*** Material provided Section Begins ***
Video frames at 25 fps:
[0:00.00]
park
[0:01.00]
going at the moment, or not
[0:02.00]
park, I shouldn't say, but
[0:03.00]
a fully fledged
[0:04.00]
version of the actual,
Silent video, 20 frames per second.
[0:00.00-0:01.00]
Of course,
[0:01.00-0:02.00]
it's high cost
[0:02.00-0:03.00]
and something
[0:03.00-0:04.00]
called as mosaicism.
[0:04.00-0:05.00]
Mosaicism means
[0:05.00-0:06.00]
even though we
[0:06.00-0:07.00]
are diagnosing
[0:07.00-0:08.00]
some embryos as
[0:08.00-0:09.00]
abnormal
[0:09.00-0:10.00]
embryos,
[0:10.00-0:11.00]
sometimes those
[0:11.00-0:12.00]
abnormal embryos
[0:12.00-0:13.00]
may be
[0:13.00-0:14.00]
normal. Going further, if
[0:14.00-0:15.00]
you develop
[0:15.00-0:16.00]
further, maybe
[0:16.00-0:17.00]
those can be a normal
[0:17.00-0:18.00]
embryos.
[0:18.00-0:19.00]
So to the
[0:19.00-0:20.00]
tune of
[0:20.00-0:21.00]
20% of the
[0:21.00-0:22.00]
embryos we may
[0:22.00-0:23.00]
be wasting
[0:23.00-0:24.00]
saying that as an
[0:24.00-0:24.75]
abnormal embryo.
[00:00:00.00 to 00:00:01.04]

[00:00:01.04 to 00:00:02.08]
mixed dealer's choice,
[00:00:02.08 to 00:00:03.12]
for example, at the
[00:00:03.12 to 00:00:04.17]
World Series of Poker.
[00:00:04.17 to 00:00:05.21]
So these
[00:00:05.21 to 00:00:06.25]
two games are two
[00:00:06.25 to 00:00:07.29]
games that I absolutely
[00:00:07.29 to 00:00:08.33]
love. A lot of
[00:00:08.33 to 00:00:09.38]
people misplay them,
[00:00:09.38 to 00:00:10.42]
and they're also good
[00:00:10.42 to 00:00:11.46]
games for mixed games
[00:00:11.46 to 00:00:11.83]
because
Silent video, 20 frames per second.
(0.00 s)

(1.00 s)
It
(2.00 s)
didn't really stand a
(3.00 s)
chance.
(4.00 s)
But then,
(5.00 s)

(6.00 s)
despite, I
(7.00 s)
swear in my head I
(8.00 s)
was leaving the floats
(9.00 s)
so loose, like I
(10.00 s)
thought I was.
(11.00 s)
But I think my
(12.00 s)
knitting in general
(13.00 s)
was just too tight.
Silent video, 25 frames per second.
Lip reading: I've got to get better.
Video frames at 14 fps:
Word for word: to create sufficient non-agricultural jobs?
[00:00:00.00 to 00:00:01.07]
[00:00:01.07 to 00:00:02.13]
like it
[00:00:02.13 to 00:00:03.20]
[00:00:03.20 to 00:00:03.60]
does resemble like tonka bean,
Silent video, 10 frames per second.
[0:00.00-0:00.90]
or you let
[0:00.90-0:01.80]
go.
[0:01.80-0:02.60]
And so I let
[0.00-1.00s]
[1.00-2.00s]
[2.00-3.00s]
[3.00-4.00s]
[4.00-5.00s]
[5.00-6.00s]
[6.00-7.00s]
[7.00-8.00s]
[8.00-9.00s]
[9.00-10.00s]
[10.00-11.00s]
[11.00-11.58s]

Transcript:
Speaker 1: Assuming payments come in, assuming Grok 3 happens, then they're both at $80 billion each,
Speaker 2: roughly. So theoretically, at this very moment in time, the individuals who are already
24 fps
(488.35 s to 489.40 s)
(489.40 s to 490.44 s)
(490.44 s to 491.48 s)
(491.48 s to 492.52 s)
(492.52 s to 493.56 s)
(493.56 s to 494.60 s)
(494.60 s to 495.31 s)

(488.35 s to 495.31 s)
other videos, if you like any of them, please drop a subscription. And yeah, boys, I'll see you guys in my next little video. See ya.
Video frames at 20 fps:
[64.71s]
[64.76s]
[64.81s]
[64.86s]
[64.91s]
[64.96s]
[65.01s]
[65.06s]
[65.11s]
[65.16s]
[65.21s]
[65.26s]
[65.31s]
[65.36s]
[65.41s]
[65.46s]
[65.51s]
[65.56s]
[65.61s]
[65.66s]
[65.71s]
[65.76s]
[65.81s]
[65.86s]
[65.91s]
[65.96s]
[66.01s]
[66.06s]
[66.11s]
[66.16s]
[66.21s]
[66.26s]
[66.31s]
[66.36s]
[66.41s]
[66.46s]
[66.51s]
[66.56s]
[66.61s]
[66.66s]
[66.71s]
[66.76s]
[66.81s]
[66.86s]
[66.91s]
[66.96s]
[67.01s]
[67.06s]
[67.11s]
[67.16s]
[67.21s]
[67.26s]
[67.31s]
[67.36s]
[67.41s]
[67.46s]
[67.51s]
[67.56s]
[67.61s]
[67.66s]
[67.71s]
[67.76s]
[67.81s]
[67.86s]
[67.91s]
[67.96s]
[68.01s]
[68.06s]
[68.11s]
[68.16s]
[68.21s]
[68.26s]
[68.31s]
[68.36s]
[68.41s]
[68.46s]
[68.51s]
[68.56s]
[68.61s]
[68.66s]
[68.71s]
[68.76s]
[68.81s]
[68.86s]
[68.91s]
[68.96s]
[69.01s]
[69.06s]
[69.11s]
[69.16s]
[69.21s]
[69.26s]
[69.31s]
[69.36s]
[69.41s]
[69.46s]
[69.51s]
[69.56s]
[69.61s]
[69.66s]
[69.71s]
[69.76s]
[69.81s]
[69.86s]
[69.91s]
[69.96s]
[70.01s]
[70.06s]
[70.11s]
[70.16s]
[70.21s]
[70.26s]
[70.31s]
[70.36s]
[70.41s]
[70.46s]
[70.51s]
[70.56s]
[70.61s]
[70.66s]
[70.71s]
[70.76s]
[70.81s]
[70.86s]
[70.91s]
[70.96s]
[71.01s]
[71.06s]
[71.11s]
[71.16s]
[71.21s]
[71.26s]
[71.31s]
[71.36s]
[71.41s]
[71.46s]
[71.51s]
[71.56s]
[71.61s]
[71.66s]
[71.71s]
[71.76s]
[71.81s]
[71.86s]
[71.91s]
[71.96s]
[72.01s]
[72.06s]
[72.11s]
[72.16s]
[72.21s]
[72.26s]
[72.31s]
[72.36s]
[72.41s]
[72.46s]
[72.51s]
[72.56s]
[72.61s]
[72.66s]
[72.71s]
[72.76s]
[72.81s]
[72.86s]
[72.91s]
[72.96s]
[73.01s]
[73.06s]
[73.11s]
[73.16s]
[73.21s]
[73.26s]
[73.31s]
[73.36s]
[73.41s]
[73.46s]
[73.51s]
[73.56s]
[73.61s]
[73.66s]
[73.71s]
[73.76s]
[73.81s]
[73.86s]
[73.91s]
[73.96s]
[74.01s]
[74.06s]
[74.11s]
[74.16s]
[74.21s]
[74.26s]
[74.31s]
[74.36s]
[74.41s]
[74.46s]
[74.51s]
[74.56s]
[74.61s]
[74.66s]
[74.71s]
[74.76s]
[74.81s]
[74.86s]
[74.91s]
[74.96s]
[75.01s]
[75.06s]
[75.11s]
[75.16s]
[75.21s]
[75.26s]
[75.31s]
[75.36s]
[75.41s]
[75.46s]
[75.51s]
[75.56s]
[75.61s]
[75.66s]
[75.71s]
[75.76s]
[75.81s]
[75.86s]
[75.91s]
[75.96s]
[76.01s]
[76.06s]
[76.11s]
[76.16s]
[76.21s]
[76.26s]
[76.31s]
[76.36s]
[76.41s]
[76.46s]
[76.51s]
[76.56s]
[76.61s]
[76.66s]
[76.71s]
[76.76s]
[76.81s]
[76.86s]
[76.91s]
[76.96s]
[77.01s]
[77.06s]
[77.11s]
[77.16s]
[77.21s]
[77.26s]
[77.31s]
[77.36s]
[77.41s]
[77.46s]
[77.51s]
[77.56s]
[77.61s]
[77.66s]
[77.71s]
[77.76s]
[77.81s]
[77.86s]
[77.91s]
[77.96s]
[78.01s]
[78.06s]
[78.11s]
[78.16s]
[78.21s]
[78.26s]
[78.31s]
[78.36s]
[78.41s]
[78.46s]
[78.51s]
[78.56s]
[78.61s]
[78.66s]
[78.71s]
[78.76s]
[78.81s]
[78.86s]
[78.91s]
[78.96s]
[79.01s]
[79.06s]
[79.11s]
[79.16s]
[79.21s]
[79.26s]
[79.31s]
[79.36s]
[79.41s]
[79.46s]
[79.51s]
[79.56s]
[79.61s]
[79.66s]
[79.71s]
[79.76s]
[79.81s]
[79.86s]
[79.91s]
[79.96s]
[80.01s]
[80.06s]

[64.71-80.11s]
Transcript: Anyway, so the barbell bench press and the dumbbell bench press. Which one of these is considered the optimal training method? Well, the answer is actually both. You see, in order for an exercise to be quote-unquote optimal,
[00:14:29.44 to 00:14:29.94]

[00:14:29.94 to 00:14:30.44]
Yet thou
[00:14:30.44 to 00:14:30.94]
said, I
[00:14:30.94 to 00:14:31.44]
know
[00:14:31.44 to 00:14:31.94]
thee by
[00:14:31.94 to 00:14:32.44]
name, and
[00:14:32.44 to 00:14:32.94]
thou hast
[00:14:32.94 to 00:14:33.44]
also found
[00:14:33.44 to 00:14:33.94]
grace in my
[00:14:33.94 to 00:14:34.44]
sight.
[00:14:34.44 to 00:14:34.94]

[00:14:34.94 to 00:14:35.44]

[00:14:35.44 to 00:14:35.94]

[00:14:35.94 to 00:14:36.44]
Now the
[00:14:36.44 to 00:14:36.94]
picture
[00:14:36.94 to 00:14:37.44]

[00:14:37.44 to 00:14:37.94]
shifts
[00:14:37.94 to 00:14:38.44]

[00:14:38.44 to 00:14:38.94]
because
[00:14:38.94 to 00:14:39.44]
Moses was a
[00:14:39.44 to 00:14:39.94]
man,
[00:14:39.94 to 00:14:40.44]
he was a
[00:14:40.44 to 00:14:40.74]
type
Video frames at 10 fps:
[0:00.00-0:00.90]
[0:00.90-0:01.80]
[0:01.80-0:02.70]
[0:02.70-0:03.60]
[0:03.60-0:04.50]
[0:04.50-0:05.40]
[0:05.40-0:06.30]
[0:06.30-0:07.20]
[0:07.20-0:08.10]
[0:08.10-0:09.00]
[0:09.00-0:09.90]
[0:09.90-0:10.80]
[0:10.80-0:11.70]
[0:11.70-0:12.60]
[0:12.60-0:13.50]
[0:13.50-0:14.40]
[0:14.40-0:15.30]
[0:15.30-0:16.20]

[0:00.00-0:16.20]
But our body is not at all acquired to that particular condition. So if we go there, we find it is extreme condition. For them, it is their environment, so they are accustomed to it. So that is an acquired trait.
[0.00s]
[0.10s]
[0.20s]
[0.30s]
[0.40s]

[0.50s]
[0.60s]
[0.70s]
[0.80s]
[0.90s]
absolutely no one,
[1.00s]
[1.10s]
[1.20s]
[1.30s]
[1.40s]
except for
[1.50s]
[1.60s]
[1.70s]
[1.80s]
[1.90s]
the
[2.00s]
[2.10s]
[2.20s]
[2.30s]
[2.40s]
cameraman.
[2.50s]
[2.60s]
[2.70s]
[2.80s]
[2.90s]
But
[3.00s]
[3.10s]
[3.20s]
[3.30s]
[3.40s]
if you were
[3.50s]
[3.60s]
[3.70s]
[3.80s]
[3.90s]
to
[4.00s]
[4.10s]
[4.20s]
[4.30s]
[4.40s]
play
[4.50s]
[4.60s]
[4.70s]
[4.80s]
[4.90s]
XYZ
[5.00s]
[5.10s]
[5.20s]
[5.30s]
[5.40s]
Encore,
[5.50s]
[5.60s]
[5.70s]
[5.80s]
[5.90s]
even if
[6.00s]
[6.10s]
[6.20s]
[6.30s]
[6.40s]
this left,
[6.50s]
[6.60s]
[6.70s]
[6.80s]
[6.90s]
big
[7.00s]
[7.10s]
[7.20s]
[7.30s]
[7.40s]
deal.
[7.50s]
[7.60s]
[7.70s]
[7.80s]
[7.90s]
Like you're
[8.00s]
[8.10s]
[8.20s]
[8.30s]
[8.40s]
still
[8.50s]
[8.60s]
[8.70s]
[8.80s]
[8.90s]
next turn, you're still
*** Material provided Section Ends ***
The lines above that hold "second" are the result; show every one of them.

Silent video, 20 frames per second.
Silent video, 20 frames per second.
Silent video, 25 frames per second.
Silent video, 10 frames per second.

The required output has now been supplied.